Now, however, the CJEU has clarified that Article 3(d) must be interpreted as meaning that "a marketing authorisation cannot be considered to be the first marketing authorisation, for the purpose of that provision, where it covers a new therapeutic application of an active ingredient, or of a combination of active ingredients, and that active ingredient or combination has already been the subject of a marketing authorisation for a different therapeutic application".
The CJEU's ruling follows the view expressed by advocate general Pitruzzella in January, who assessed and then issued a non-binding opinion on the questions put to the court.
In doing so, the CJEU said that the concept of 'product' under Article 3(d) of the SPC Regulation should be interpreted consistently with the strict definition of 'product' under Article 1(b) of the SPC Regulation, which according to the CJEU "must be interpreted as meaning that the fact that an active ingredient, or a combination of active ingredients, is used for the purposes of a new therapeutic application does not confer on it the status of a distinct product where the same active ingredient, or the same combination of active ingredients, has been used for the purposes of a different, already known, therapeutic application".
The CJEU was asked to address the issue of the interpretation of Article 3(d) by the Paris Court of Appeal in a case in which pharmaceutical laboratory Santen is seeking to overturn a previous decision by France's National Institute for Industrial Property (INPI) to reject its application for an SPC for ciclosporin for use in treating keratitis – an inflammation of the eye's cornea – on the basis that ciclosporin had been previously approved for another eye treatment for which marketing authorisation was granted in 1983.
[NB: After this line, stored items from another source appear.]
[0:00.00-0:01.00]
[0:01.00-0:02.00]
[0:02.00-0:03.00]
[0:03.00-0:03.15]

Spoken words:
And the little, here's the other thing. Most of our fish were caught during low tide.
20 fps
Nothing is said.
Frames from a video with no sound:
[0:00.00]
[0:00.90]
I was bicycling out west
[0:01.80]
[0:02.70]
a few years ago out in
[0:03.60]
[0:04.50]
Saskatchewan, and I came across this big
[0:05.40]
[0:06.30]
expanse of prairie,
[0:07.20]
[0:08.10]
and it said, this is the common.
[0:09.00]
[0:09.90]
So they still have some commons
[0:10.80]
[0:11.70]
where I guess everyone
The CJEU also reviewed the requirement from the Neurim ruling that the "application is within the limits of the protection conferred by the basic patent". The court found that there is no need to take into account the limits of the basic patent when defining the concept of the first marketing authorisation, which, it said, would be contrary to the definitions contained within the SPC Regulation.
Fabre said: "The Paris Court of Appeal specifically asked the CJEU to clarify its Neurim judgment, and it has now done so. There is now no doubt that an SPC cannot be granted for a new use of an old product, which had been the subject of an earlier marketing authorisation."
In another case currently pending, the CJEU is being asked to decide on a similar question, but this time on the basis of Article 3(c) of the SPC Regulation, which requires that the "the product has not already been the subject of a certificate". As the question ultimately also relates to the interpretation of the concept of 'product' under the SPC Regulation, and whether a new use confers the status of distinct product, it seems likely that the CJEU will give a similar answer, Fabre said.